§ AIM OF THE EXERCISE: Once you reach the line containing "[31:18.30-31:19.20]", copy it and every line after it exactly, through the end of the data below.

(Items from a dataset)
++++++++
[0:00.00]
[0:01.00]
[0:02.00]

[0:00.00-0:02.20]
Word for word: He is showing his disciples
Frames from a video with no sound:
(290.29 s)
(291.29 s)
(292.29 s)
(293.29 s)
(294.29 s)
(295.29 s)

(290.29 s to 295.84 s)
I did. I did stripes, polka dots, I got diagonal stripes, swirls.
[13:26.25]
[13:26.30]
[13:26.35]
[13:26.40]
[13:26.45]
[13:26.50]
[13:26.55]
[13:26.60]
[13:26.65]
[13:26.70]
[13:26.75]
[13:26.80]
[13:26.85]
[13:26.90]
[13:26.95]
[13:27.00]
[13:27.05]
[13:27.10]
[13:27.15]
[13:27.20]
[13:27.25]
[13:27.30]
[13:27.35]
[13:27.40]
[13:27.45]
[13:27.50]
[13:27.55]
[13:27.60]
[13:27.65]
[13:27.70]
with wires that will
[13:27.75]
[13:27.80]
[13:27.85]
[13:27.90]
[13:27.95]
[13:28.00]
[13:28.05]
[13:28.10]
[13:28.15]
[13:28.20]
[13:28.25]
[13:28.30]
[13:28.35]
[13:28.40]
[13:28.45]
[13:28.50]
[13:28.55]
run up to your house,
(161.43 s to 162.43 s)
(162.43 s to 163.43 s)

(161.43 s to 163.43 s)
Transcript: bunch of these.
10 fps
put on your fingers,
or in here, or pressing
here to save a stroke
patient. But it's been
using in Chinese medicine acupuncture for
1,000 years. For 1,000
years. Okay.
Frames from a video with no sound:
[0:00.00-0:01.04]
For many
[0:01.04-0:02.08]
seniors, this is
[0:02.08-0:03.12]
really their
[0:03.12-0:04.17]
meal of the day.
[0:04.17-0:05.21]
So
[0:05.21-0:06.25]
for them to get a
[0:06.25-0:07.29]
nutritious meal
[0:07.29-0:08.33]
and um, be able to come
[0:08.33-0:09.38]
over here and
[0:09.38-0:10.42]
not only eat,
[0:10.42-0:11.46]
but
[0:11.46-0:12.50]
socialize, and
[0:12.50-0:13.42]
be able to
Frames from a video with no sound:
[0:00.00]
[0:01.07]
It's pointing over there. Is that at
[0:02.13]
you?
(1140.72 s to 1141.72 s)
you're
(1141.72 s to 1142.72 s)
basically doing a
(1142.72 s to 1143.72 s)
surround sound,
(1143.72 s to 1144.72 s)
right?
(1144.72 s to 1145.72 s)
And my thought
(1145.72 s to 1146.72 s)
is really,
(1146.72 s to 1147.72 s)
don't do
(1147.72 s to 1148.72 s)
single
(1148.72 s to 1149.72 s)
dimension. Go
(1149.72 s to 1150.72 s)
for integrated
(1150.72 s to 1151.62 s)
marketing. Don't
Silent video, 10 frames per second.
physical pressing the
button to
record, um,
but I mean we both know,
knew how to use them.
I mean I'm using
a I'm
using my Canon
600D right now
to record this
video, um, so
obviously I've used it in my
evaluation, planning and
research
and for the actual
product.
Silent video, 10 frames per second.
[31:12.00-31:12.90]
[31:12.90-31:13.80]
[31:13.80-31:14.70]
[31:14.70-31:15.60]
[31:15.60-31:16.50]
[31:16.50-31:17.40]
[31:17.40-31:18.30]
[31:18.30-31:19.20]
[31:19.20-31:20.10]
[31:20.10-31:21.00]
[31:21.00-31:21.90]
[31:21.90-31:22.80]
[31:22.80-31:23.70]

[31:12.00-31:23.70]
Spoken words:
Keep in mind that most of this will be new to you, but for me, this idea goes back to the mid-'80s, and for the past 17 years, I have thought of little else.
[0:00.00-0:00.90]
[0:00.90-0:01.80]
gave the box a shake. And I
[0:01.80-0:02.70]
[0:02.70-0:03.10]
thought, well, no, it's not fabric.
++++++++
§ EXERCISE ANSWER:
[31:18.30-31:19.20]
[31:19.20-31:20.10]
[31:20.10-31:21.00]
[31:21.00-31:21.90]
[31:21.90-31:22.80]
[31:22.80-31:23.70]

[31:12.00-31:23.70]
Spoken words:
Keep in mind that most of this will be new to you, but for me, this idea goes back to the mid-'80s, and for the past 17 years, I have thought of little else.
[0:00.00-0:00.90]
[0:00.90-0:01.80]
gave the box a shake. And I
[0:01.80-0:02.70]
[0:02.70-0:03.10]
thought, well, no, it's not fabric.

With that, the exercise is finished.